If you wait until your full retirement age to retire, then you will receive the full amount of your benefit based on the average of your lifetime earnings, whether you continue to work or not, no matter how much you make. If you choose to continue working and not to receive benefits after your full retirement age, then you will receive “credits” up to age 70, giving you an increased benefit when you finally decide to apply for benefits.
If you are considering retiring early, it is important to know the difference between your retirement age and your “stop work” age. Any year that you don’t have earned income before your retirement age is averaged into your lifetime earnings as a zero-earnings year, which can reduce your benefit amount. Your retirement age is the age that you actually apply for benefits. The stop work age is the age that you stop earning wages or self-employment income (and therefore stop paying FICA taxes).
If you choose to apply for benefits at the age of 62, but continue to work as you receive benefits, then your benefits will be reduced by $1 for each $2 that you earn over the wage-earning limit for that year. This $1 for each $2 ratio is not always the same; as you approach your full retirement age it can vary. For 2011, the wage-earning limit is $14,160. The limit can change each year. Your Social Security benefit will be re-calculated and increased if the “reduced benefit year” is one of your highest wage-earning years, so that you can recoup your benefit that was withheld.

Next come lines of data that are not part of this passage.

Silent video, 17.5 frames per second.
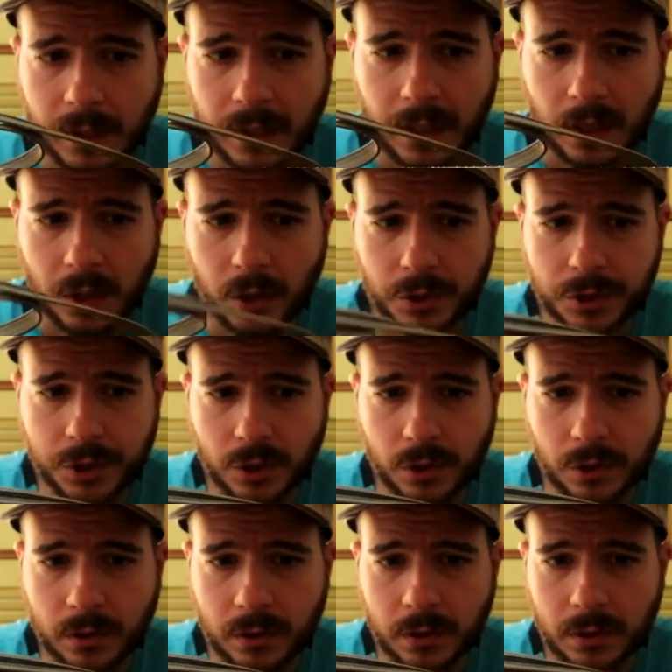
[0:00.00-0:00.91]
And
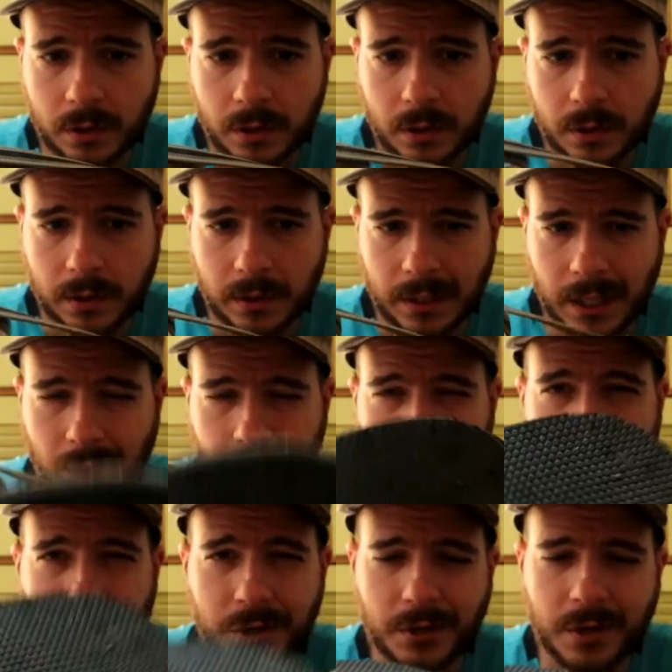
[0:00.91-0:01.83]
also, now
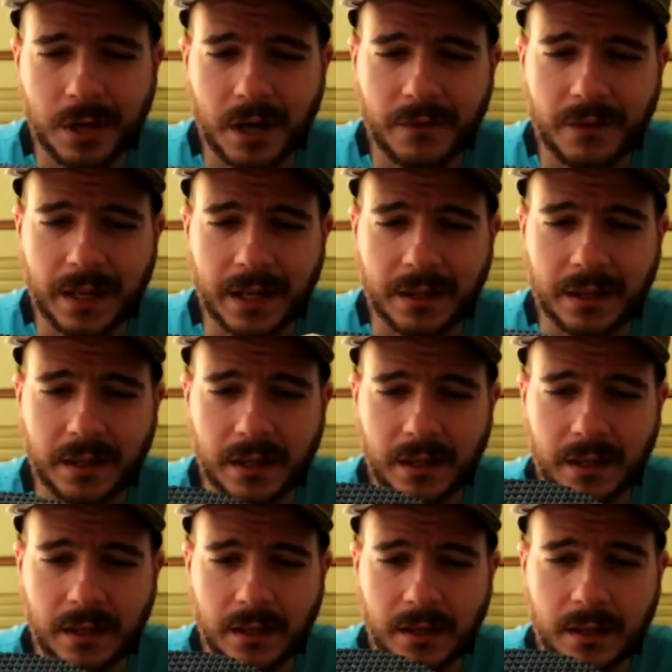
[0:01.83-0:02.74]
also you have like
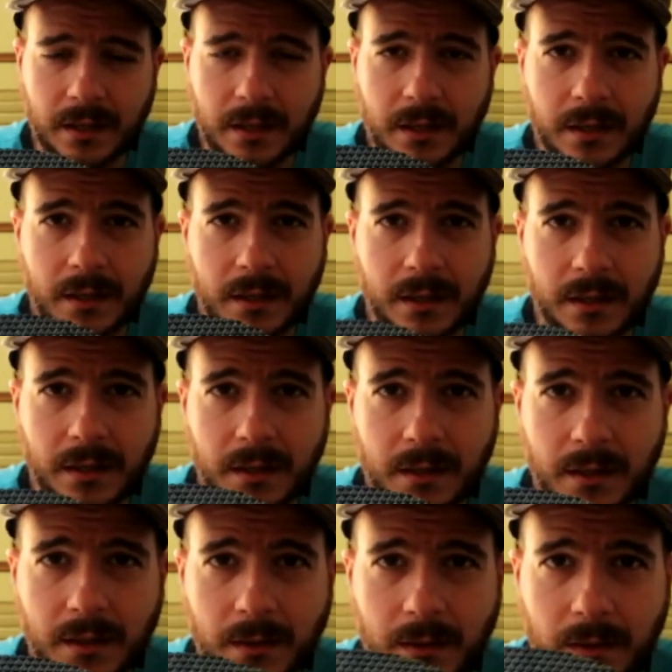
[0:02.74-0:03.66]
the
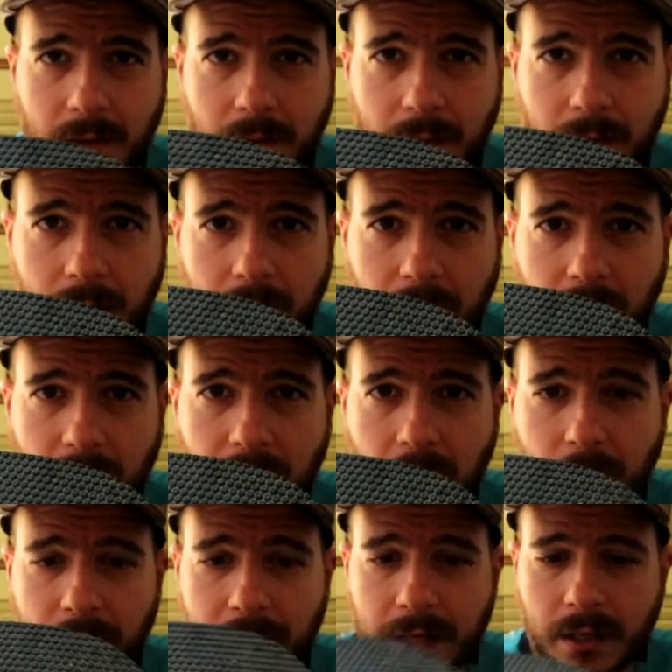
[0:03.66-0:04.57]

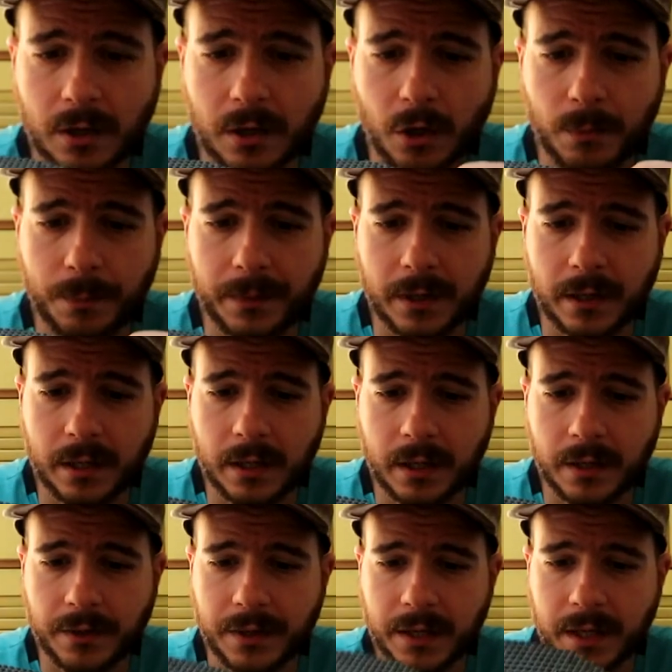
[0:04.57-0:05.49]
grounding copper
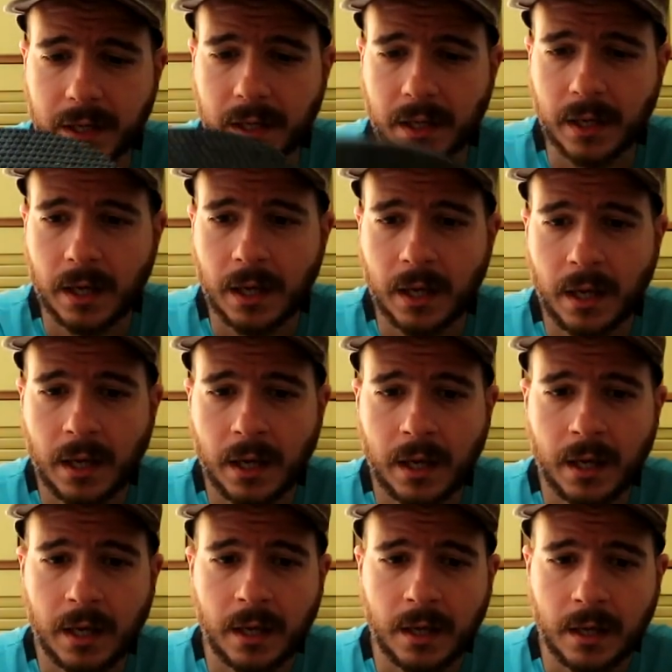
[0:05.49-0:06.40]
thing.
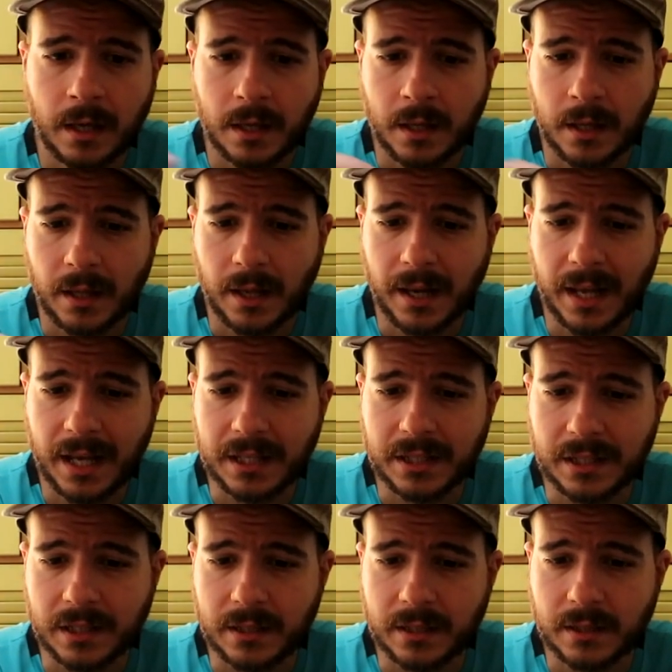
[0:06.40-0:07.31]
The
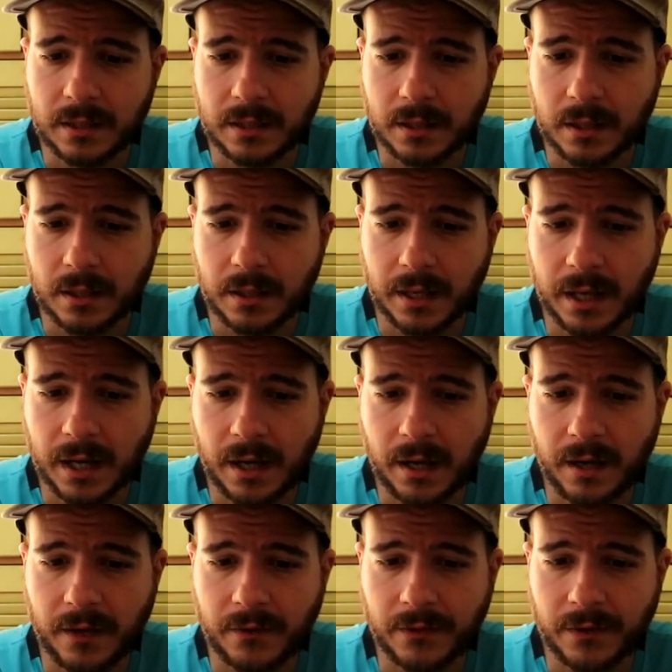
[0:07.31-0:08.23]
laces, they
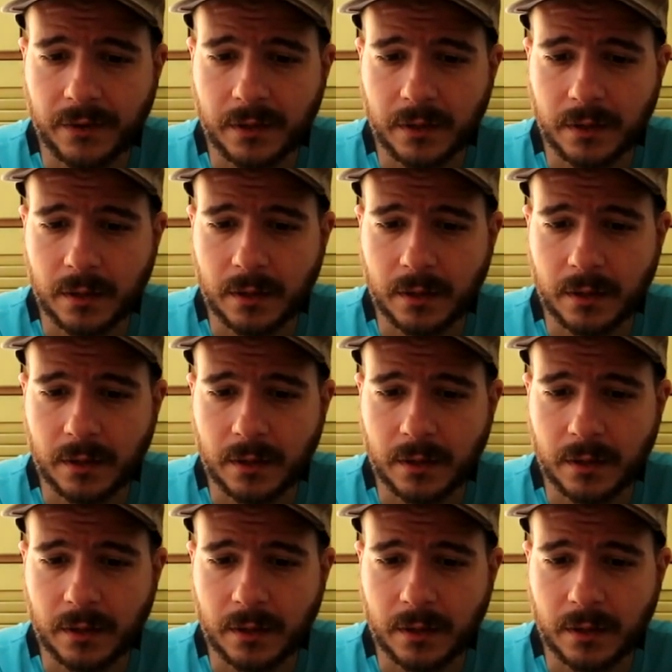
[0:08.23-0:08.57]
have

The Social Security Administration reviews the account of every person who works and receives benefits each year. If, as a result of this review, you are eligible for a higher benefit amount, it will automatically be recalculated, and your benefit will increase thereafter.
To review your possible benefits based on a number of scenarios, visit the Social Security Estimator at the official site of the Social Security Administration.
Caution: many people confuse the tax-ability of Social Security with the reduction of benefits because of an early retirement. They are separate issues, involving very different income limits and rules.